Ukraine's parliament (Rada) is expected to vote on Mr. Yanukovych's nomination Friday, after spending much of Thursday concluding other legislative business, including trying to establish the composition of the rest of the next government.
Earlier, the leaders of Mr. Yushchenko's Our Ukraine party announced that they have agreed to join a new coalition, grouping Yanukovych's Regions Party alongside the Socialists and Communists. That means the four parties will collectively hold 321 seats in the new 450-seat parliament.
The way to a new coalition was made clear after the other main political parties signed the president's national unity document, committing Ukraine to carry out his course of pro-Western, economic reform.
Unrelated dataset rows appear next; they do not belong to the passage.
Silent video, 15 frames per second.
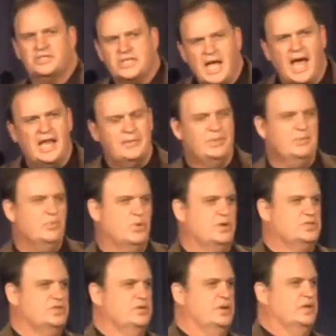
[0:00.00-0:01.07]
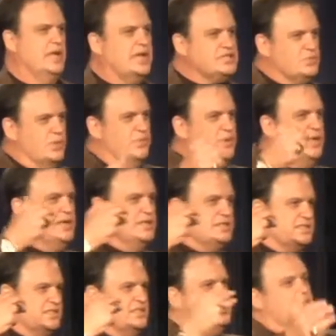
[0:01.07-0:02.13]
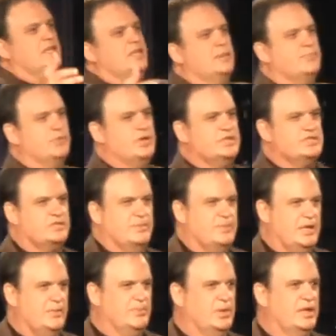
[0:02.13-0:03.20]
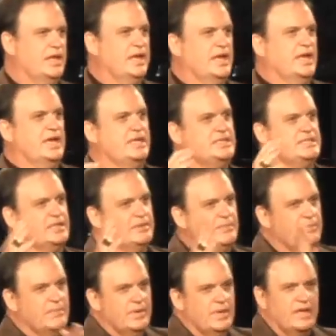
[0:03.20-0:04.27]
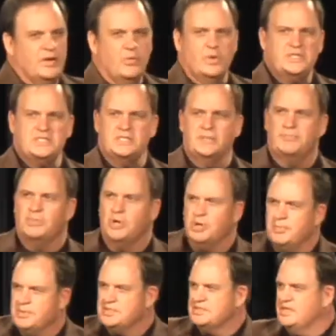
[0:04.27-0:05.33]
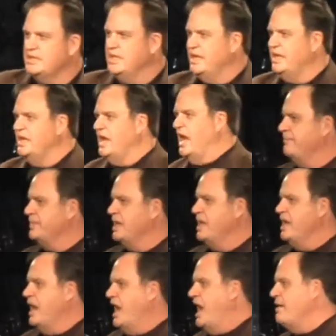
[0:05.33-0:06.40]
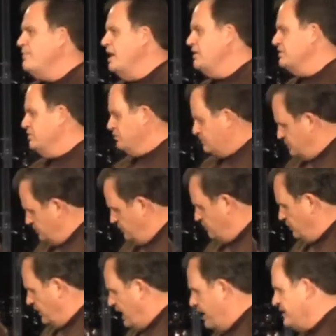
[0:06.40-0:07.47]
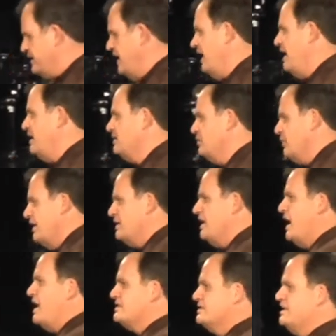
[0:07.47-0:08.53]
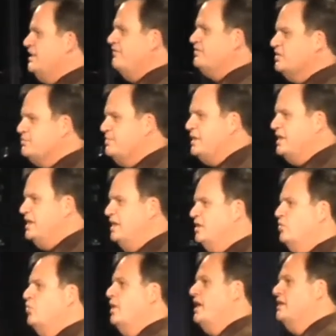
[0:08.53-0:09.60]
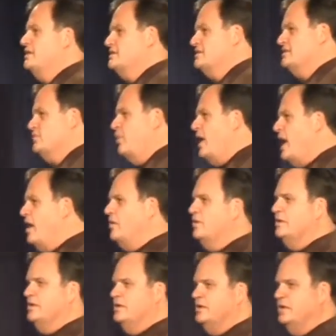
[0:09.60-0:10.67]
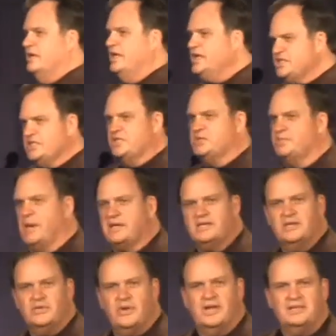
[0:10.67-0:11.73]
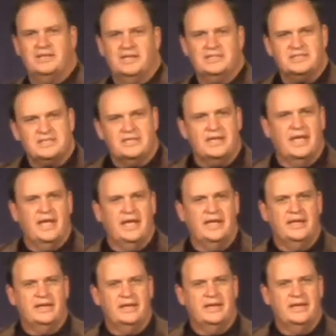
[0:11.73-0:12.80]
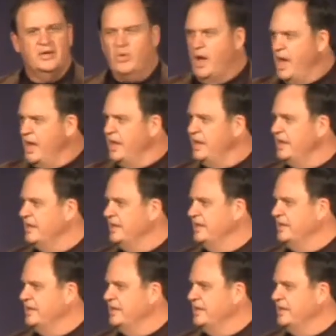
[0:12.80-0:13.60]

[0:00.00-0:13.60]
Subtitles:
There's got to be more to it. That's what we consistently preach to people, is that what's the purpose today? I'm out there doing what I can, the way God's gifted me, in a way that says, wow, he's expecting great things today. Why?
President Yushchenko was the last to sign the agreement he worked so hard to secure. He said it represents values even more dear than those of the individual parties, such as securing unity between Ukraine's pro-Russian east and the more democratic-leaning west.
Only one leader refused to sign the document, former Prime Minister Yulia Timoshenko, who was once President Yushchenko's strongest ally.
She told reporters the pact is nothing more than a smokescreen to hand all the political spoils to the pro-Russian parties.
Timoshenko also says the pact marks a return to corrupt style that marked Ukraine's politics in the early years of its independence following the fall of the Soviet Union.
An emotional Timoshenko vowed that her party would work in sole opposition to fight for the democratic ideals espoused by the Orange Revolution that brought Mr. Yushchenko to power early last year.
The protests in late 2004 were sparked by a massively fraudulent election, in which Yanukovych's initial win was overturned, and Mr. Yushchenko won the presidency by order of Ukraine's Supreme Court.
Back on Independence Square, the main rallying point for backers of the Orange Revolution, disheartened opposition supporters tore down a makeshift tent camp that had sprung up in the last few weeks.
Terrible, was the only word one supporter uttered, when asked how he felt about Yanukovych returning to the post of prime minister.